D'un bref regard par la fenêtre, elle jaugea la faible clarté du ciel couvert de nuages pluvieux et dit tout bas :
" C'est bientôt l'heure... "" Tu descends ? "" Non... J'aime autant que personne ne me voit passer la porte. Je passerai pas les toits, comme au bon vieux temps. "----- ----- -----
"... Tu sais où se trouvent les arbalétriers de la milice ?"Hrist s'accrochait à mains nues sur les toitures des mansardes et des taudis, essayant de ne pas glisser malgré la pluie qui rendait les charpentes et les tuiles glissantes. Dissimulée sous sa cape et la capuche, elle leva les yeux vers les toits qui s'étendaient presque à perte de vue et sous ce ciel noir, la ville n'était plus qu'une ombre menaçante parsemée de lumières ternes et de sillons de fumée grise et étouffante qui s'élevait des torches que l'eau de pluie éteignait peu à peu.
" Ils sont aux murailles, aux portes et sur les toits avoisinant le marché et le campement. Là où je vais, je ne serais pas importunée par la milice. "Courant sur un balcon solide elle pu rejoindre les toits du bâtiment suivant grâce à une maisonnée de pierre dont la toiture droite offrait un lieu de chute sans risque de glisser. Ce n'est qu'en s'aventurant plus tard sur des toits moins solides et plus anciens qu'elle glissa et manqua de tomber dans la rue. Se retenant in-extremis à une poutre plus solide que le reste de la toiture, elle s'évita un tragique destin et fort heureusement pour elle, aucun garzok ne leva le nez au ciel.
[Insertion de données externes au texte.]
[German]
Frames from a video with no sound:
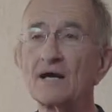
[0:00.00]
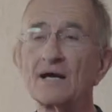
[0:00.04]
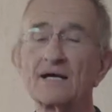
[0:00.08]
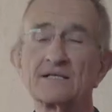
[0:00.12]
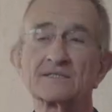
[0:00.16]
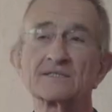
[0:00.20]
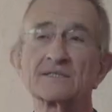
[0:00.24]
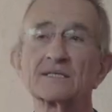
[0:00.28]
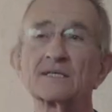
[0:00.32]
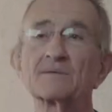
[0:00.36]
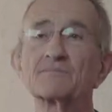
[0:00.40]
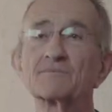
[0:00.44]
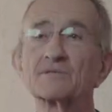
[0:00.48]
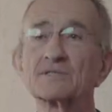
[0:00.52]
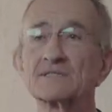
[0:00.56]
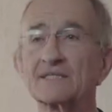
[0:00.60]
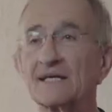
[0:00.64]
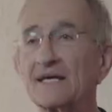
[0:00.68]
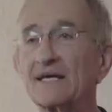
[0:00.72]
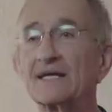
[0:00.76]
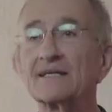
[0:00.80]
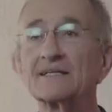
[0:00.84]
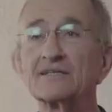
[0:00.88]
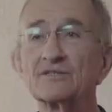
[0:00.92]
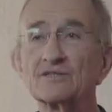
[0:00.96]
Also gibt es
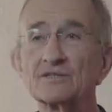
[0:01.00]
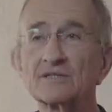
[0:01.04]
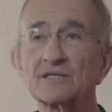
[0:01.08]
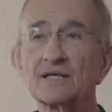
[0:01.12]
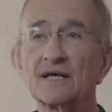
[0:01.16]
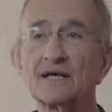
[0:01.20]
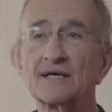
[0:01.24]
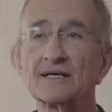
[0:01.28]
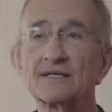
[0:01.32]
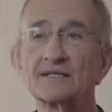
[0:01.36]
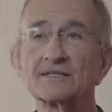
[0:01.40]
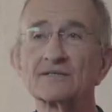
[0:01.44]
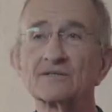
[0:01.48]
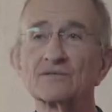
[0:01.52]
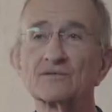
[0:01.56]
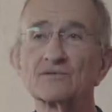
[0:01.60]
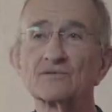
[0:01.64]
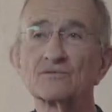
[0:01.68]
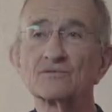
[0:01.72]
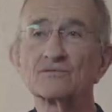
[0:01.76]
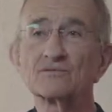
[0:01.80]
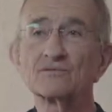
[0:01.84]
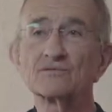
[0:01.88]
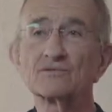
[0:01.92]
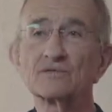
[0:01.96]

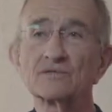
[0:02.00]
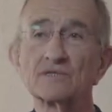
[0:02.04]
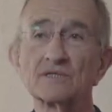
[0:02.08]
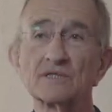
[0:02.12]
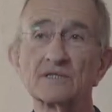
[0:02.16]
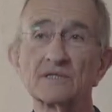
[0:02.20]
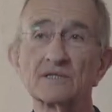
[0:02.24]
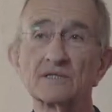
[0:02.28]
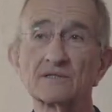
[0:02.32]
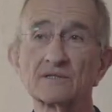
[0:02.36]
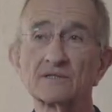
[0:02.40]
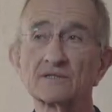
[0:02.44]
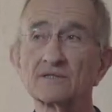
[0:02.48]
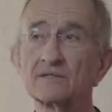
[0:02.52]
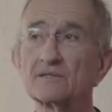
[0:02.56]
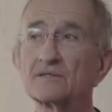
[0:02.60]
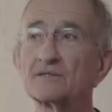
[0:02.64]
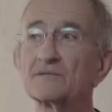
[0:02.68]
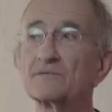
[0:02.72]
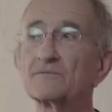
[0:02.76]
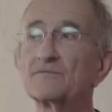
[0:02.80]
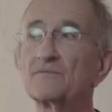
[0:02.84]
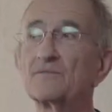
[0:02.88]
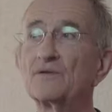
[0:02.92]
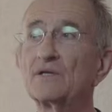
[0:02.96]
Ähnlichkeiten und die äh,
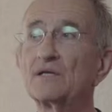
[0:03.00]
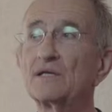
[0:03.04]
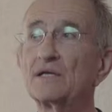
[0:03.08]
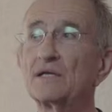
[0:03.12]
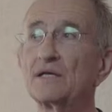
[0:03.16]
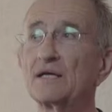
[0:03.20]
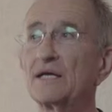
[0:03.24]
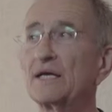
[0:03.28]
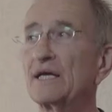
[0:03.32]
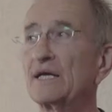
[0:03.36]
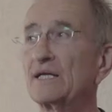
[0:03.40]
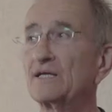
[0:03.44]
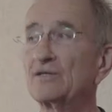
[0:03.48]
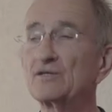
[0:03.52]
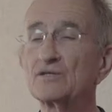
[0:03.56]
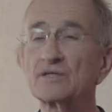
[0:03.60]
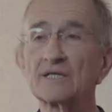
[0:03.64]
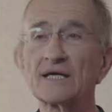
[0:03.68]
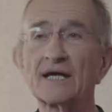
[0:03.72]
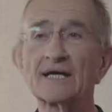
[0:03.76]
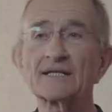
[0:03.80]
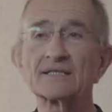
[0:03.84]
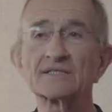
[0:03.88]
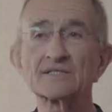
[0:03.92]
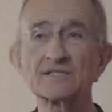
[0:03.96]

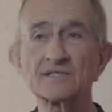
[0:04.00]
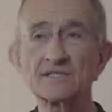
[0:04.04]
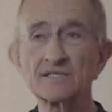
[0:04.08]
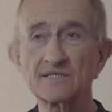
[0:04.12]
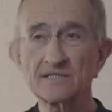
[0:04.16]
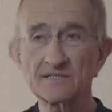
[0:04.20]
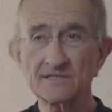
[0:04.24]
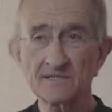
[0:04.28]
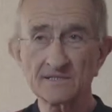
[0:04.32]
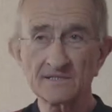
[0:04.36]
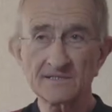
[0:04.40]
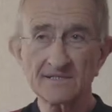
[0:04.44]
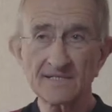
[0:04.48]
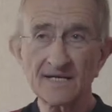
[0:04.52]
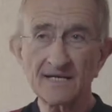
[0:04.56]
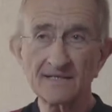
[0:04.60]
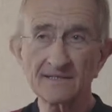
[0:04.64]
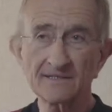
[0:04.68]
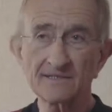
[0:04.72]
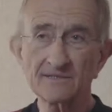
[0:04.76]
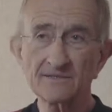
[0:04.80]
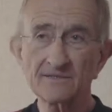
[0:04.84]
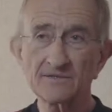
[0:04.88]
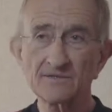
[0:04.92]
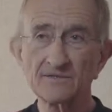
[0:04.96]
Ähnlichkeiten sind
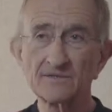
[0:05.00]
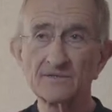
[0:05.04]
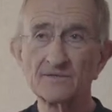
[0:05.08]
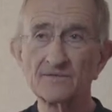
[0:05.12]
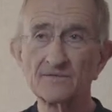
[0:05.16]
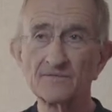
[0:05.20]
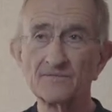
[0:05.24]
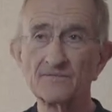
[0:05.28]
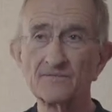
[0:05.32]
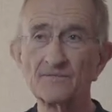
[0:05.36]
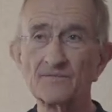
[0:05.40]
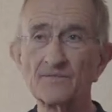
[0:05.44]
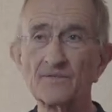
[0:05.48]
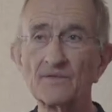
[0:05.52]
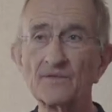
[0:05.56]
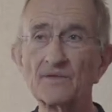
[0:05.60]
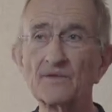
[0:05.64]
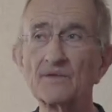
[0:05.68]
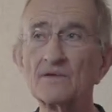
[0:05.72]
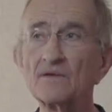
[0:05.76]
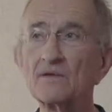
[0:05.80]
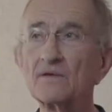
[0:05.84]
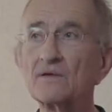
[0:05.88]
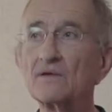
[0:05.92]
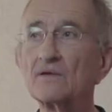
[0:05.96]
interessant.
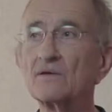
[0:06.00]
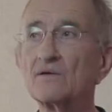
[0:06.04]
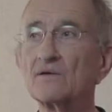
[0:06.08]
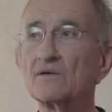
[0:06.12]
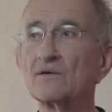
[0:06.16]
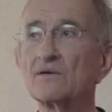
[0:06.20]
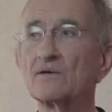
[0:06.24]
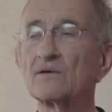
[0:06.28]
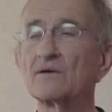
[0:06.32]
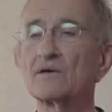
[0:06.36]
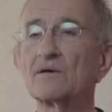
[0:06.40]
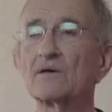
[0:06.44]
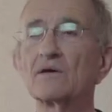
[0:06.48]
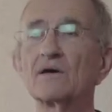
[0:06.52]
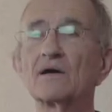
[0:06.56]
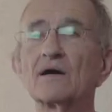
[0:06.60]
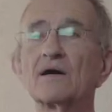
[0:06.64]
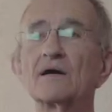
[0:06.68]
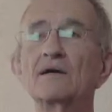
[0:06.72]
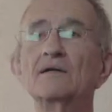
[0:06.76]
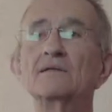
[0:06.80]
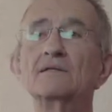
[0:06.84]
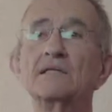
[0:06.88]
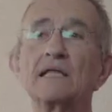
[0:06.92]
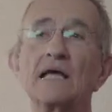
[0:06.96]
Äh,
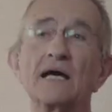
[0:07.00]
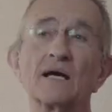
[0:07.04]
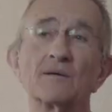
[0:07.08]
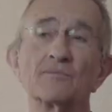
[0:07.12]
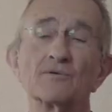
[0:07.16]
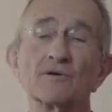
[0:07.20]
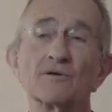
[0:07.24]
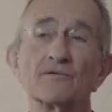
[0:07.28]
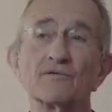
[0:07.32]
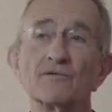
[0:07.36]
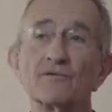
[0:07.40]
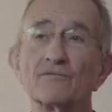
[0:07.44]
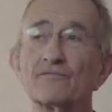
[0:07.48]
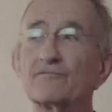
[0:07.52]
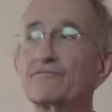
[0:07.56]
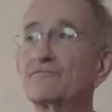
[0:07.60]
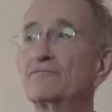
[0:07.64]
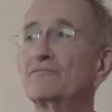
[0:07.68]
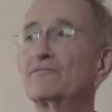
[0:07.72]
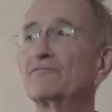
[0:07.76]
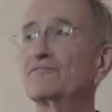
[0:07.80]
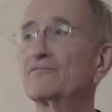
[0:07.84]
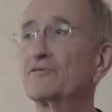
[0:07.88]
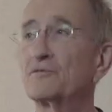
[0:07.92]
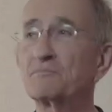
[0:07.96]
aber
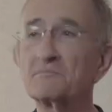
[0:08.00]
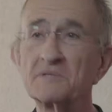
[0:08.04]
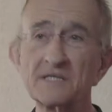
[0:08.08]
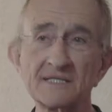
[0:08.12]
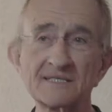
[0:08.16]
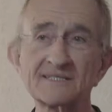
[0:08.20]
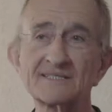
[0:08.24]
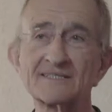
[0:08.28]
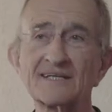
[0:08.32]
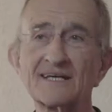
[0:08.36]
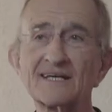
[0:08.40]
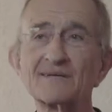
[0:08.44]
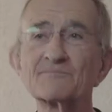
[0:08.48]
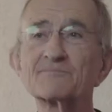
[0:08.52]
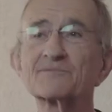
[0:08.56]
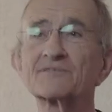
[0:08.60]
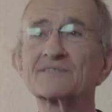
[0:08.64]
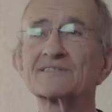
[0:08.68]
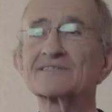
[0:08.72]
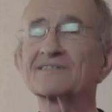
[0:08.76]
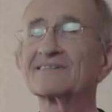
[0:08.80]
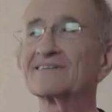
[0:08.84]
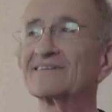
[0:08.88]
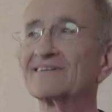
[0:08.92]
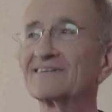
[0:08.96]
für mich
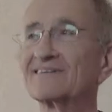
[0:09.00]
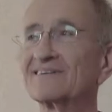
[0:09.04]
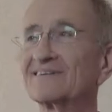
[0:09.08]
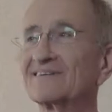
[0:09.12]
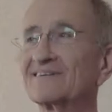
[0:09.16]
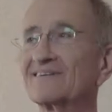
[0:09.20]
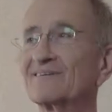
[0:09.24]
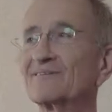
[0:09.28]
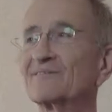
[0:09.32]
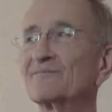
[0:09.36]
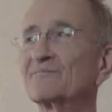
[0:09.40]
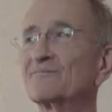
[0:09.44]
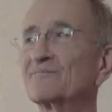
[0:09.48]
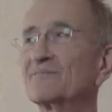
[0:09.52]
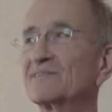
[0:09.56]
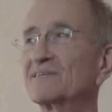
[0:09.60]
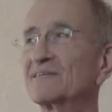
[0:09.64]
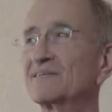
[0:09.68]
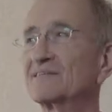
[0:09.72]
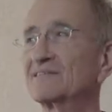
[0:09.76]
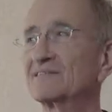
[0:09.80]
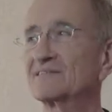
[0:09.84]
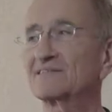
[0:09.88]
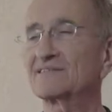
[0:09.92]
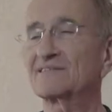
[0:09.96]
selbst äh,
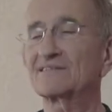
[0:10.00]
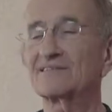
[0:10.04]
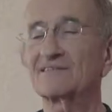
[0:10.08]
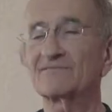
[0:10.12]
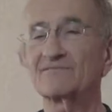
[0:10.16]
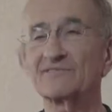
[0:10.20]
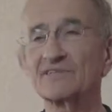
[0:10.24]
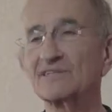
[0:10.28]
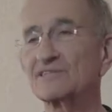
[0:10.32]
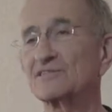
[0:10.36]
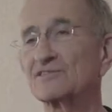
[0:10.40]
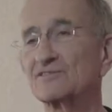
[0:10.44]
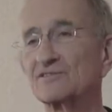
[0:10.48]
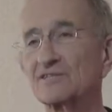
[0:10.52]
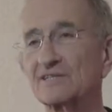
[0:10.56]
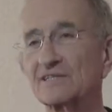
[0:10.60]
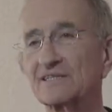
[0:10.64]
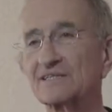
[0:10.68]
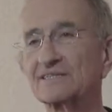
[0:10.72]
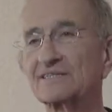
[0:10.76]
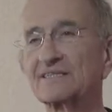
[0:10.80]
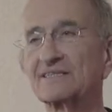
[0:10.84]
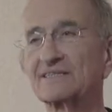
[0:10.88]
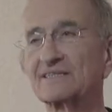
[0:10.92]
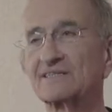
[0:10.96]
ist es
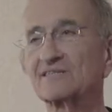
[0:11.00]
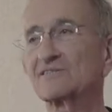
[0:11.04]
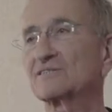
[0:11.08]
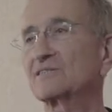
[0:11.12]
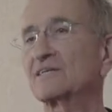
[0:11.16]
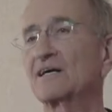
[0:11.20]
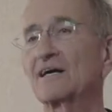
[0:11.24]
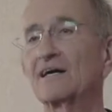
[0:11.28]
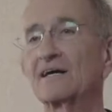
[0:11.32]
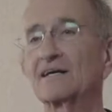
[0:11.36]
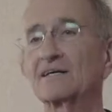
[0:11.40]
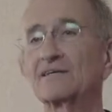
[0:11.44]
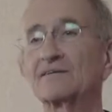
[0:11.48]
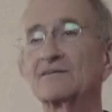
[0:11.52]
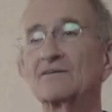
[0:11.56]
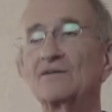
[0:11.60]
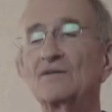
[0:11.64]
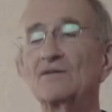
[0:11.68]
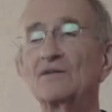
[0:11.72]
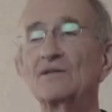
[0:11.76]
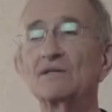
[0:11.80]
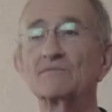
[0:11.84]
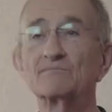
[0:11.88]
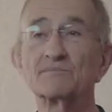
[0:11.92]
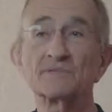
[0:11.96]
wichtig, dass ich sage,
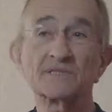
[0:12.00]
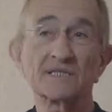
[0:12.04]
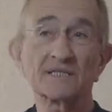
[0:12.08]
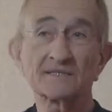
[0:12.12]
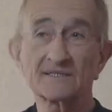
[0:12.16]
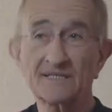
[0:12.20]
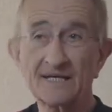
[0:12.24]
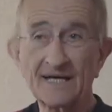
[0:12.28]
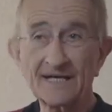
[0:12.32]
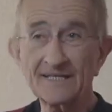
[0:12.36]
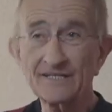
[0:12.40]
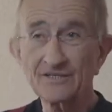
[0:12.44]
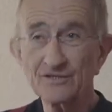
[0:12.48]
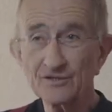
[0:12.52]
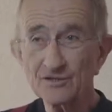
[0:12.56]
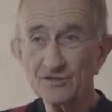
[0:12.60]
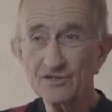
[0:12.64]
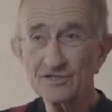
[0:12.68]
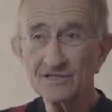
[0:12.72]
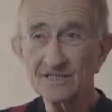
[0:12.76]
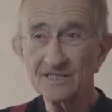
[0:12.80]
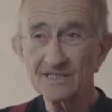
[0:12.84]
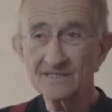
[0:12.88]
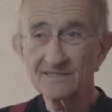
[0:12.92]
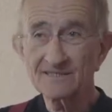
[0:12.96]
mich hat keiner
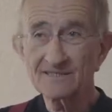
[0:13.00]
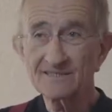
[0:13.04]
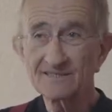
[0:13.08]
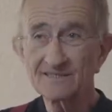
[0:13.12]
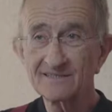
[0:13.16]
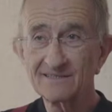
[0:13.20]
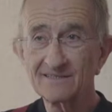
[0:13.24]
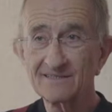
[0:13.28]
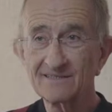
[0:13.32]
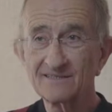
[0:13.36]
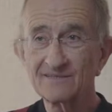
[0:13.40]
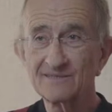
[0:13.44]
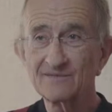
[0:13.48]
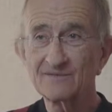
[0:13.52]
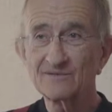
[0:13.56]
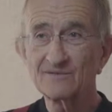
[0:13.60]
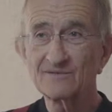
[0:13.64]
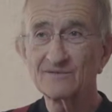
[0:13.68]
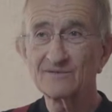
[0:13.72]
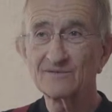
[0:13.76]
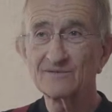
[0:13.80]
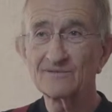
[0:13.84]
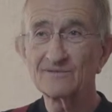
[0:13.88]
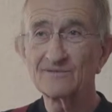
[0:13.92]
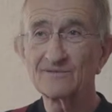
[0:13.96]
geschickt
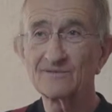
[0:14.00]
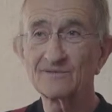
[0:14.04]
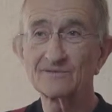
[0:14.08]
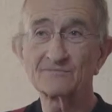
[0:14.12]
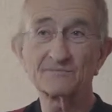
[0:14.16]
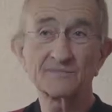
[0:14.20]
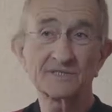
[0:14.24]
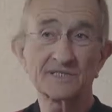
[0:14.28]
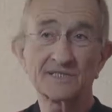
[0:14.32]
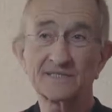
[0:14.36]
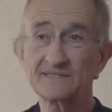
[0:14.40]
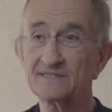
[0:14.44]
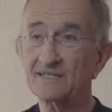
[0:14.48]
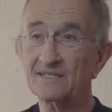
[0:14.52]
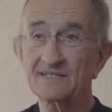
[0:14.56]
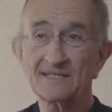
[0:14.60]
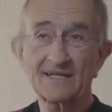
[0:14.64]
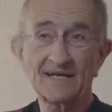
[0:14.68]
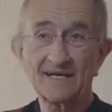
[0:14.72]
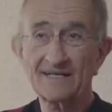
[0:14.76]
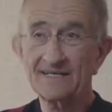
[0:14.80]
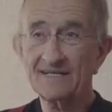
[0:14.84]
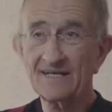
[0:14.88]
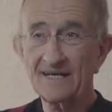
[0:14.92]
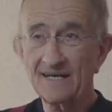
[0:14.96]
und mich hat
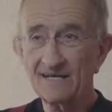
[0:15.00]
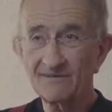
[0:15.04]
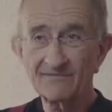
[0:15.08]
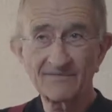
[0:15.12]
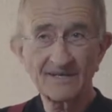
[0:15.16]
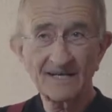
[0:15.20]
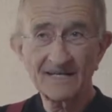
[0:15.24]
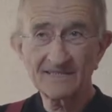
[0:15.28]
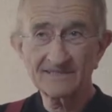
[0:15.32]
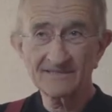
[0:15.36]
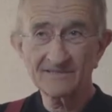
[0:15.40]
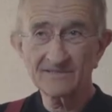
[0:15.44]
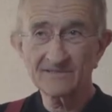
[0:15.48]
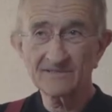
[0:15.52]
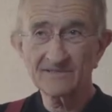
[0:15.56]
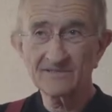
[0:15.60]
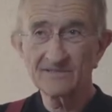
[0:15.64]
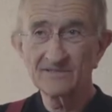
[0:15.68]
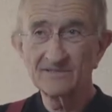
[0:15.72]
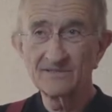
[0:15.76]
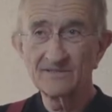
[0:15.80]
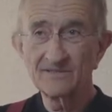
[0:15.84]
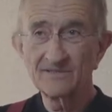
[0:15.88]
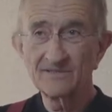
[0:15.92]
keiner erwartet.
" P'tite frayeur ? Les rues ne sont pas assez bien pour toi ? D'ailleurs tu n' es plus sur ton territoire... "" Katalina m'a précisé que le lieu de rassemblement des orques était non loin d'une vieille place qui sert aujourd'hui de déchargement. "" Qu'est-ce qu'ils y déchargent ? "" Ce sont des orques... Il peut y avoir du vin, de la viande de rat ou de nourrisson, des chapelets de doigts de pieds confits dans des crânes de pucelle et... "" Ça va, ça va... "Une fois hissée en haut de la toiture elle s'assurait d'avancer avec davantage de prudence. Dans ce quartier, les tuiles étaient fragiles et se cassaient sous ses bottes faisant un boucan d'enfer et la tueuse finit par craindre de se faire découvrir de la sorte. Préférant changer de tactique elle se laissa glisser jusqu'à l'embrasure d'une fenêtre, fenêtre qu'elle défonça d'un coup de botte.
Un panneau de bois se détacha du mur et tomba à terre. La pièce était sombre mais elle vit deux Garzoks adultes et trois enfants attablés autour d'un repas. Le père se leva bien vite et essaya de frapper l'intruse avec le couteau de table qu'il avait à la main tandis que ses enfants, trop jeunes pour combattre, s'étaient réfugiés vers leur mère, désarmés.
Hrist intercepta le bras armé de l'orc et lui envoya un coup de genou dans l'entrejambe, le laissant ensuite choir plié de douleur. A table, gisaient les restes d'une assiette de rat et de pain noir bouilli dans un consommé au vin malodorant.
Sous le regard effaré de la mère, la tueuse lança un sourire et dit d'une voix toute chantante :
" Ah, ça a l'air bon. La sortie, c'est en bas, j'imagine ? "Ouvrant de grands yeux, la Garzok serra ses marmots contre elle et après avoir adressé un regard à son mâle qui se tordait de douleur, elle fit un signe de tête approuvant la remarque de l'inconnue qui la remercia en jetant quelque pièce sur la table avant de disparaître.